= Common Flash Memory Interface =

The Common Flash Memory Interface (CFI) is an open standard jointly developed by AMD, Intel, Sharp and Fujitsu. It is implementable by all flash memory vendors, and has been approved by the non-volatile-memory subcommittee of JEDEC. The goal of the specification is the interchangeability of flash memory devices offered by different vendors. The developer is able to use one driver for different flash products by reading identifying information from the flash chip.

Each flash memory device contains the following information: memory size, byte and word configuration, block configuration, and voltage and timing data.

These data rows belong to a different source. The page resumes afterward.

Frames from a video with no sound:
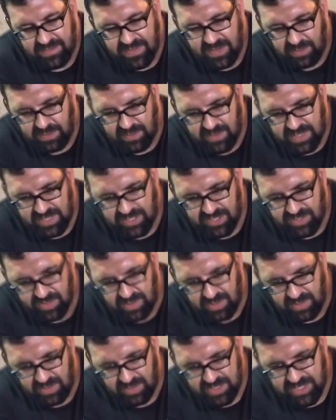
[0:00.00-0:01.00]
fuel
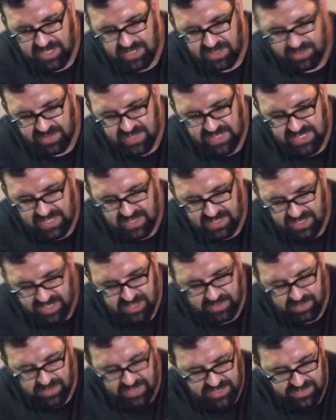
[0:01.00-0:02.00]
control to send
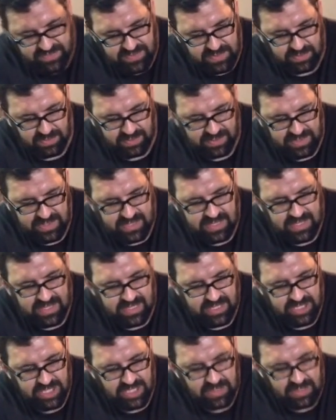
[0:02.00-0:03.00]
too much fuel into the
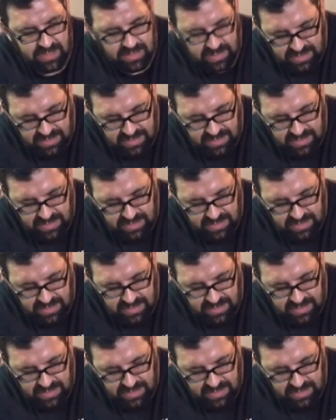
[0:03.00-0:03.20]
engine.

The specification provides several benefits. No or very little information about flash devices has to be stored in tables within system software. It is possible to use lower cost flash memory devices as they become available without rewriting system software. Adapting current software systems shall be done more easily and quickly than previously.

==History==
The specification originated as a July 1996 draft jointly authored by AMD, Intel, Fujitsu and Sharp, and was formalised as Release 1.1 on 30 May 1997. The non-volatile-memory subcommittee of JEDEC later adopted the interface and published it as standard JESD68-01 in September 2003. A companion document, Publication 100, assigns the manufacturer and device identification codes that CFI uses to recognise individual vendors.

==Operation==
A host reads CFI data by issuing a query command to the flash device, which returns the ASCII string QRY followed by a structured table. The table is divided into several parts: an identification string, the system interface information, the device geometry definition, and primary and alternate vendor-specific extended query sections. Two bytes within the identification string record the primary vendor command set, which tells the driver how to issue program and erase operations. Common values are 0001h and 0003h for the Intel command set and 0002h for the AMD and Spansion command set, so that a single driver can support an entire family of compatible chips.

Support for CFI is implemented in many different operating systems, including FreeBSD and the Linux Kernel through its Memory Technology Device (MTD) subsystem, which can automatically detect compatible flash chips using CFI identification data. Bootloaders such as U-Boot provide an equivalent CFI driver for directly addressable parallel NOR flash.